BBERAN-MAC:~ bberan$ haproxy -f /usr/local/Cellar/haproxy/haproxy.cfg -c Configuration file is valid
Now you can start HAproxy by passing a pointer to the config file as shown below:
sudo haproxy -f /usr/local/Cellar/haproxy/haproxy.cfg
Let’s launch Tableau and enter the host and port number for the load balancer instead of an actual RServe instance.
Success!! I can see the results from R’s forecasting package in Tableau through the load balancer we just configured.
Let’s run the calculation one more time.
Now let’s look at the stats page for our HAProxy instance. In this case per our configuration file by navigating to http://localhost:8080/haproxy_stats.
I can see the two requests I made and that they ended up being evaluated on different RServe instances as expected since round-robin load balancing forwards a client request to each server in turn.
Now let’s install it on a server that is more likely to be used in production and have it start up automatically etc.

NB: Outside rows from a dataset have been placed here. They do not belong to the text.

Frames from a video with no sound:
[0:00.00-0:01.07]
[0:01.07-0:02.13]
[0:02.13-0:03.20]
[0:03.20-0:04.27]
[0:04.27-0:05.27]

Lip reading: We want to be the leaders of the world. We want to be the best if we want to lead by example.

I used a Linux machine (Ubuntu 14.04 specifically) for this. There are only a few small differences in the configuration steps. To install HAProxy, in a terminal window enter :
apt-get install haproxy
Now edit the haproxy file under the directory /etc/default/ and set ENABLED=1. This is by default 0. Setting to 1 will run HAProxy automatically when the machine starts.
Now let’s edit the config file which can be found here /etc/haproxy/haproxy.cfg to match the config example above.

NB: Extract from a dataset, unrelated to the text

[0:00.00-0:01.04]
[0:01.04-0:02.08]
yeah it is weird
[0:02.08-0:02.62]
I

And we’re ready to start the load balancer:
sudo service haproxy start
Now you can serve many more visualizations containing R scripts to a larger number of Tableau users. Depending on the amount of load you’re dealing with, you can start with running multiple RServe processes on different ports of the same machine or you can add more machines to scale out further.
Time to put advanced analytics dashboards on more screens 🙂
Hello Bora,
Thank you for your post. I want to know if we can use a load balancer with windows, HAProxy is not available on windows.
Hi Melanie,
You may want to try nginx or rinetd. If I can find time, I want to put together an example using nginx.
~Bora
Great article. Any general high level guidance on how much load an RServe can take?
Thank you for your help
It all depends on how complex the algorithm is and how much data there is. If there is more traffic than it can handle, it will queue up the requests. In terms of how much each request can be, it will give up where R would give up in terms of memory limits.
Loved your article. Thank you…
When you have multiple users connecting, is there a way to kill a request in RServ that is running for several mins without affecting other requests? Possible?
Thx
Unfortunately, there is no signal you can send to Rserve to halt processing. You need to find the processid and kill it through standard operating system methods.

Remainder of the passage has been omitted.